Fire was a big part of this week to harden and temper some steel. Sharpening stone was a tool needed to make the latter done as without a smooth surface it's pretty hard to see the color. It was needed for it's actual purpose to sharpen as well. Bench grinder, a new friend of mine, I will come to talk more later on in this journal. Grinding stone was used as well with it's lovely layer of water and no danger to my fingers at all. The speed was so slow it was impossible to do any harm to any body parts of mine. Standing drill has been used and discussed before in my last journal entry, so no more talk about it. The lathe, which is absolutely fun to use, is what I'll be doing next week and screw up some more pieces.
The machines brought something else with them.

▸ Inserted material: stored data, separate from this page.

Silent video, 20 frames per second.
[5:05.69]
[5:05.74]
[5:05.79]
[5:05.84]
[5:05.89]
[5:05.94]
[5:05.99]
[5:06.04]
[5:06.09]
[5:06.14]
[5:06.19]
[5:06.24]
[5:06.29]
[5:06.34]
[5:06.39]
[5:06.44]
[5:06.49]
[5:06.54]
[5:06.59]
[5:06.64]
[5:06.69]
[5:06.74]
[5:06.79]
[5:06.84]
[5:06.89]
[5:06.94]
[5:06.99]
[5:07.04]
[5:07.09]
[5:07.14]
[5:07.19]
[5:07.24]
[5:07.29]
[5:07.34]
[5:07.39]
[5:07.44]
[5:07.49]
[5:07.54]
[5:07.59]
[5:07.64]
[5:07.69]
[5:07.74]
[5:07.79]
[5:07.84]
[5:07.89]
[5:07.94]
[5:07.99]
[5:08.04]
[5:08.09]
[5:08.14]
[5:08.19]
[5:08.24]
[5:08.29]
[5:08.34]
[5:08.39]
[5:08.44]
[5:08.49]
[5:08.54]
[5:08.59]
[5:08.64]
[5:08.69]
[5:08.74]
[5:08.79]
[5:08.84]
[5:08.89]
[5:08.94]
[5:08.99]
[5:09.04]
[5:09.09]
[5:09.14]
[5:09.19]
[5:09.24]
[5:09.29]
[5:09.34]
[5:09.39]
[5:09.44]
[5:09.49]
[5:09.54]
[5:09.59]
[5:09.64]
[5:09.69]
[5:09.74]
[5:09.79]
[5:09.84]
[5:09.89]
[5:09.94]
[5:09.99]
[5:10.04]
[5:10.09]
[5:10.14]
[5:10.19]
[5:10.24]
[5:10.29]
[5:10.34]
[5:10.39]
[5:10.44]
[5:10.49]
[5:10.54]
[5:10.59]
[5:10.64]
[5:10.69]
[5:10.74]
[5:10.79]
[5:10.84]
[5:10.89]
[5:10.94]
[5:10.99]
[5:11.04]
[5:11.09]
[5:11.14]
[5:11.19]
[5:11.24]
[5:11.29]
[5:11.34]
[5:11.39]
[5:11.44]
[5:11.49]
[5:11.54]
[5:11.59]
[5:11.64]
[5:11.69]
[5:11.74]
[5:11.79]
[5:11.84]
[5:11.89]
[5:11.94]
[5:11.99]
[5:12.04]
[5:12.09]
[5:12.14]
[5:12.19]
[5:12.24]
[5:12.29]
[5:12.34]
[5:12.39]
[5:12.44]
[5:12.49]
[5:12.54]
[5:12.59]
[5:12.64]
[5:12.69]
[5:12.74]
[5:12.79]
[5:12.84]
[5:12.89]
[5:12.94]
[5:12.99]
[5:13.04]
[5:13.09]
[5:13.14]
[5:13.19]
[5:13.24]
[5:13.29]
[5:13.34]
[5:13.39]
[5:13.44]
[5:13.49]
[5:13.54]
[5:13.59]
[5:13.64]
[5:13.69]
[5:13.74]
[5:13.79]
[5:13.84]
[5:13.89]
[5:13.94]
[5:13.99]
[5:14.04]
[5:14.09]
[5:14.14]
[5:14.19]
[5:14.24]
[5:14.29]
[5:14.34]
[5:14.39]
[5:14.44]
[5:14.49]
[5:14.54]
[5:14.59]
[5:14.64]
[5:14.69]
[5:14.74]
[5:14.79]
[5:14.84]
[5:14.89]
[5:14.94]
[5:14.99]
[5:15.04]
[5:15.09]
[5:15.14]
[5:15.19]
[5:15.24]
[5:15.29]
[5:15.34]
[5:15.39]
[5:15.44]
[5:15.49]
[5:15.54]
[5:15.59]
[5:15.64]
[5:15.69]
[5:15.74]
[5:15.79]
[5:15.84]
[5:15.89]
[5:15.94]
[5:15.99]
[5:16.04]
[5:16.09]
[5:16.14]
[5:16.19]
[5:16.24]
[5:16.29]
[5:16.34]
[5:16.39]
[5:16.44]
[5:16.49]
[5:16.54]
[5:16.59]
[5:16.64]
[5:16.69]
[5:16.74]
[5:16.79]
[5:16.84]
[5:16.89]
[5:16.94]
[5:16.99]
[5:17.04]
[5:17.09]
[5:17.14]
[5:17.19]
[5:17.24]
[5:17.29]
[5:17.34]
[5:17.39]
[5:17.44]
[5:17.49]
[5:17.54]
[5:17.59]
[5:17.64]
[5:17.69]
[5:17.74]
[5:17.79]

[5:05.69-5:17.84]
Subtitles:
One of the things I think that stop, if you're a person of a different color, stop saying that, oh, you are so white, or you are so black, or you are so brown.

Protective gear that one should use with the tools. My two favorites are eye protection, and it already got used as there is a pretty interesting scratch in the shape of a V on one lens, and hearing protection. Stay by the bench grinder for long enough and your ears go numb especially when someone else doing there stuff on the second one next you. Thank you and I'll gladly welcome these two important tools to my bag of tricks.
Surprisingly enough the title isn't directed to the sharpening stone nor the grinding stone. The bench grinder was used for this task instead. A "dull" drill bit needed to be ground into a sharp one and at the same time the angles and everything had to be just right. In total three bits had to be sharpened, each of a different size, and it took me about 5 hours to accomplish this. Most of this time was spend in front of the lovely bench grinder and metal dust all over my fingers(and according to my class mates on my nose). Two bits were ground into nothing as I kept doing something wrong. Stupidly, it's all because of my own mistake and I cannot blame anyone else for it. Once I had gotten the hang of it the last bit was sharpened in less than a minute. The other ones took longer as I kept trying to correct the position of the drill bit without realizing the issue was in something else. This issue made the result of the right position seem from and I just didn't see this at all. Lesson learned and now I should be able to get them sharpened with little more speed than this time.
Time to stop writing or no ones going to read this journal. Look forward to talk about something much smaller, which oddly enough seems to be so far easier than the last tool I had to make.